Material to process -
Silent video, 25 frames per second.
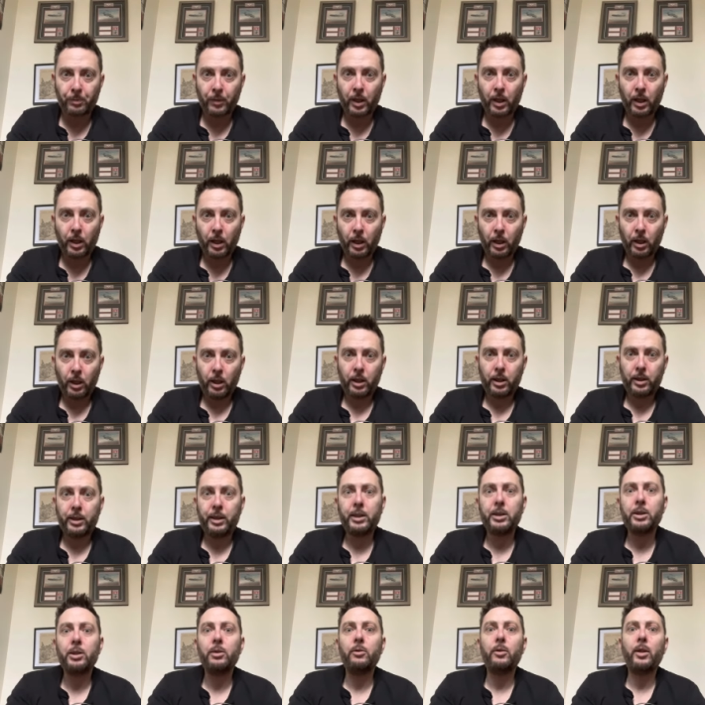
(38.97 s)
I think
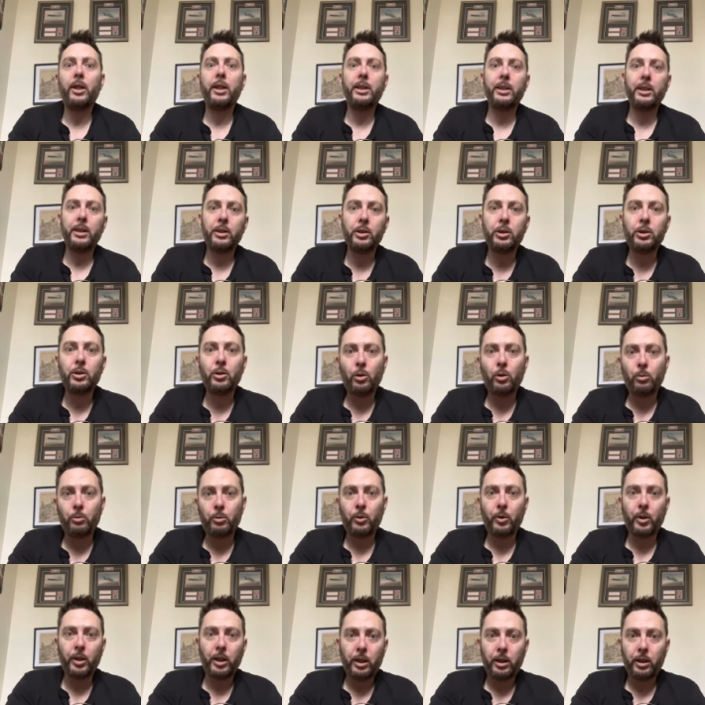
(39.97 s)
there's a great deal of
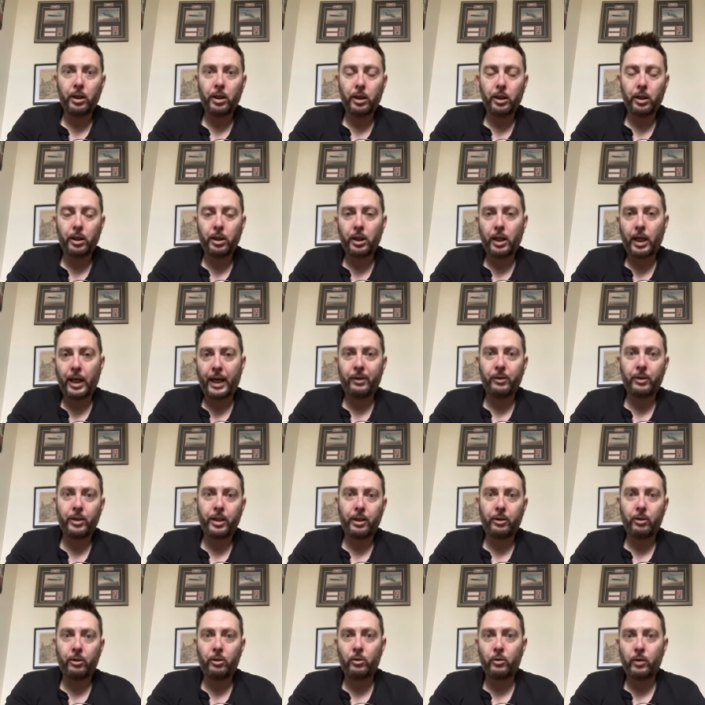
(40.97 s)
snobbery uh, out
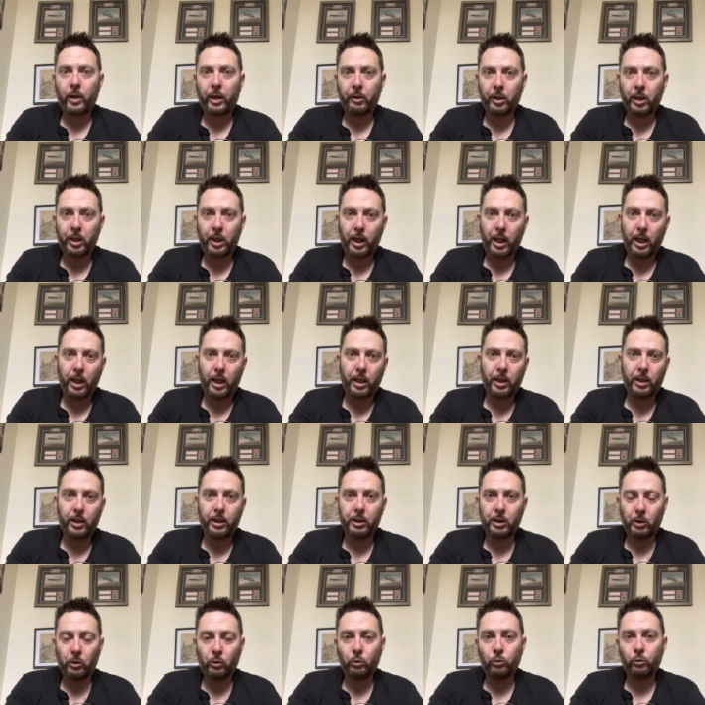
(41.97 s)
there around kit, and
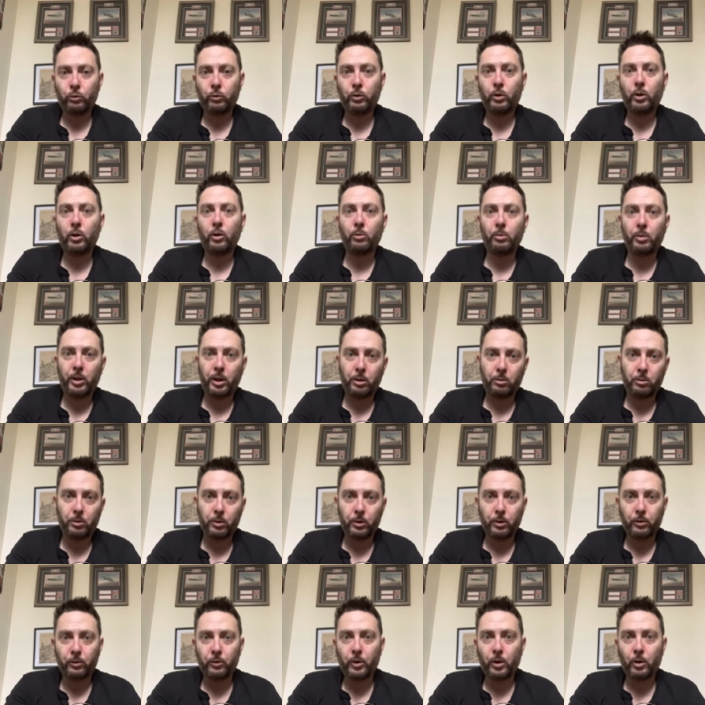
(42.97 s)
there's an awful lot of people
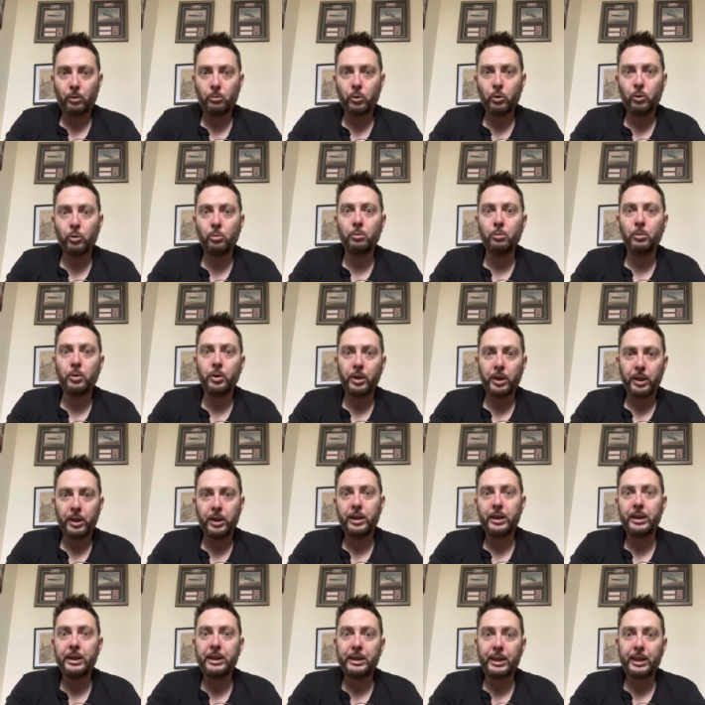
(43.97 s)
who've got more money
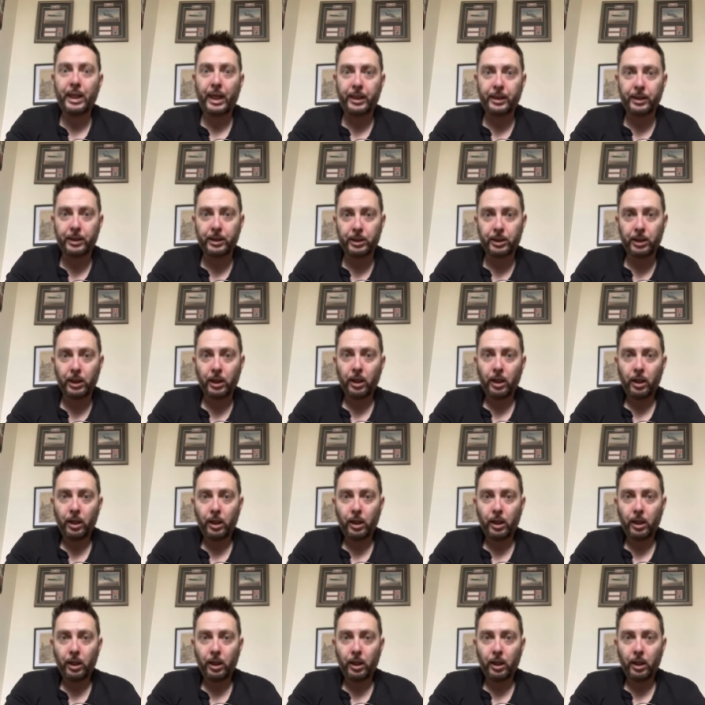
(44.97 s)
than sense.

Task item - The expected output is every line of the data, unchanged, with the pictures skipped.

Response area -
Silent video, 25 frames per second.
(38.97 s)
I think
(39.97 s)
there's a great deal of
(40.97 s)
snobbery uh, out
(41.97 s)
there around kit, and
(42.97 s)
there's an awful lot of people
(43.97 s)
who've got more money
(44.97 s)
than sense.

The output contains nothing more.